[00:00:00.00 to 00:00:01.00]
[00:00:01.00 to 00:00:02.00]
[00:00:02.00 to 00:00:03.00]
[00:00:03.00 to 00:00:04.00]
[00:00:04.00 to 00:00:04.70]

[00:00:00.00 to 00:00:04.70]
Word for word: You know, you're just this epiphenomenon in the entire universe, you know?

++++++++++

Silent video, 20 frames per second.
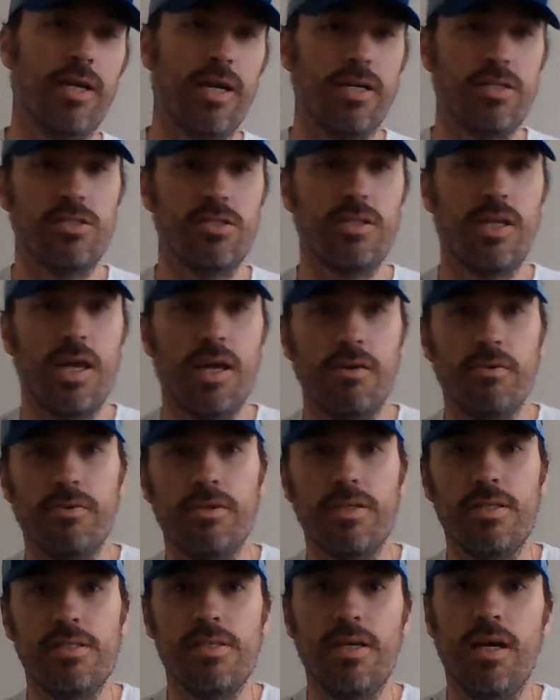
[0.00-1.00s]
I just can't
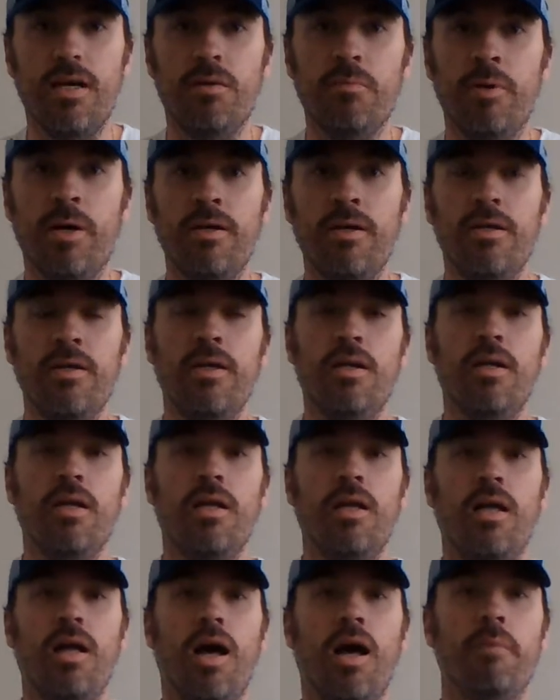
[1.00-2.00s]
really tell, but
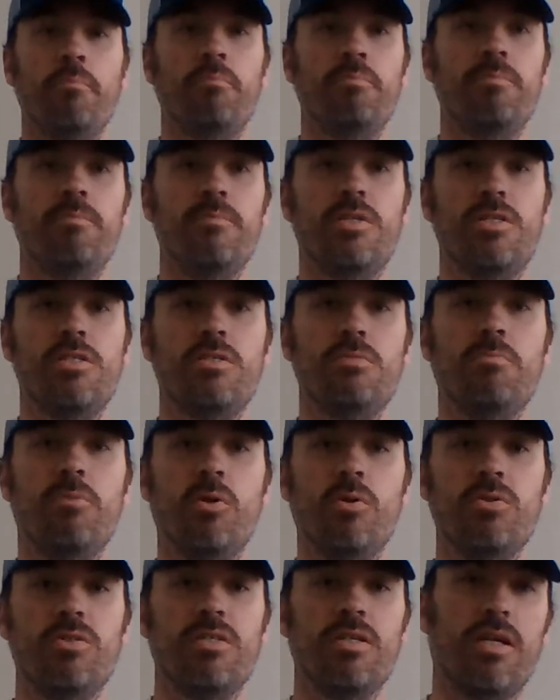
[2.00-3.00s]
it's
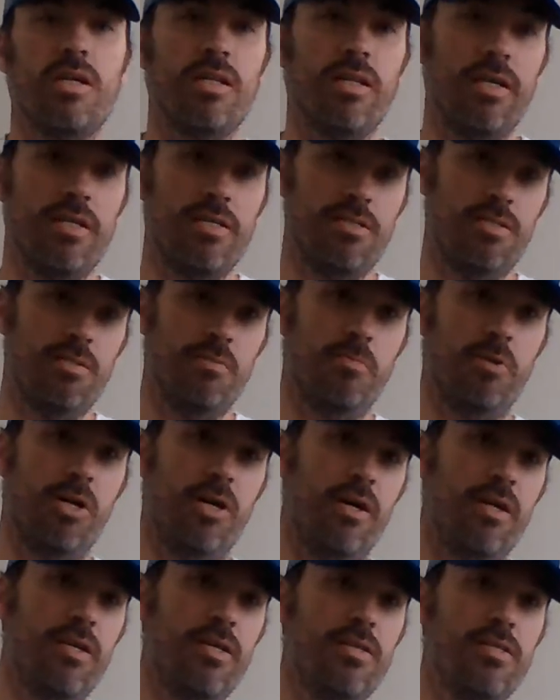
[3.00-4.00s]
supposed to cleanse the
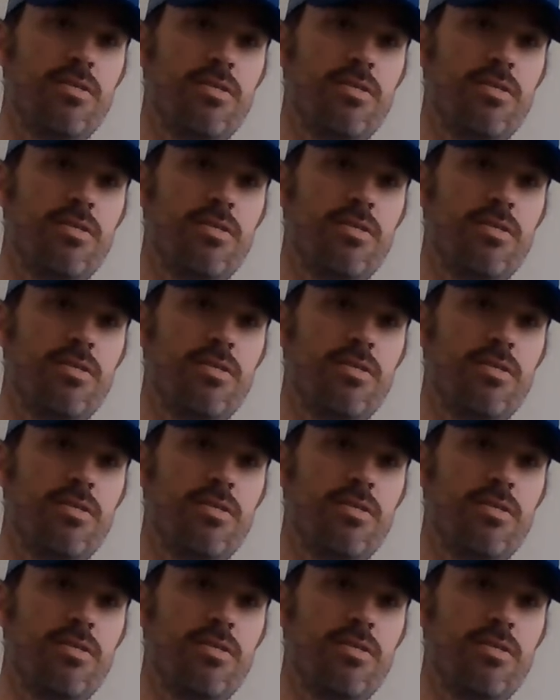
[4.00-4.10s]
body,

++++++++++

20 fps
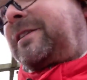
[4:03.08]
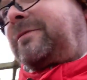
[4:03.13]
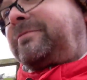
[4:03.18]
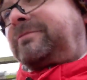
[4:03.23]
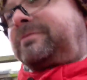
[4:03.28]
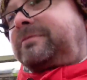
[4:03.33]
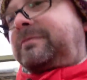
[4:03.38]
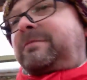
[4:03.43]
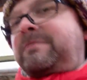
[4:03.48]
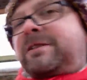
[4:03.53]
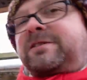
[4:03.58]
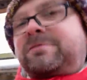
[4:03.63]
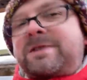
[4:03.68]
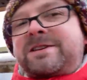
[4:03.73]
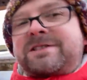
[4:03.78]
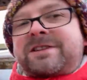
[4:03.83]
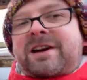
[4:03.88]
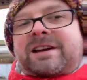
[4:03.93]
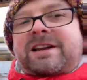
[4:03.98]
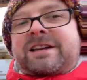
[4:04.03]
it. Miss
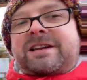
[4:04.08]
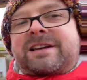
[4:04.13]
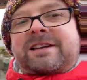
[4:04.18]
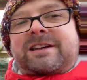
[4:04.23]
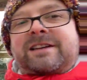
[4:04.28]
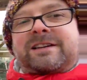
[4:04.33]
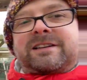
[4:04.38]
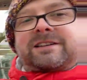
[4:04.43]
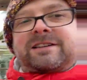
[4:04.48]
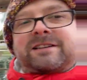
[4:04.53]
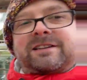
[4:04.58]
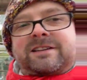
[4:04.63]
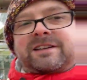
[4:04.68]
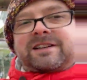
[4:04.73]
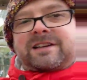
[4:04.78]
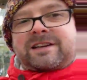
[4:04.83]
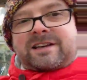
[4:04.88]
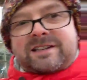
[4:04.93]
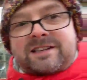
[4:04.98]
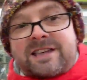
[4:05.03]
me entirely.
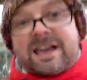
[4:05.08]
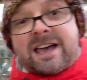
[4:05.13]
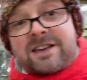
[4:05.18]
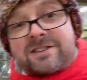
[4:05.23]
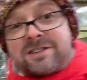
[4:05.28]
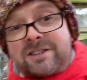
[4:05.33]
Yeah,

++++++++++

Your instructions: The listing above holds a line with "[00:00:00.00 to 00:00:01.00]" and a line with "Word for word: You". Print the stretch from the first through the second, exactly and alone.

Expected output:
[00:00:00.00 to 00:00:01.00]
[00:00:01.00 to 00:00:02.00]
[00:00:02.00 to 00:00:03.00]
[00:00:03.00 to 00:00:04.00]
[00:00:04.00 to 00:00:04.70]

[00:00:00.00 to 00:00:04.70]
Word for word: You know, you're just this epiphenomenon in the entire universe, you know?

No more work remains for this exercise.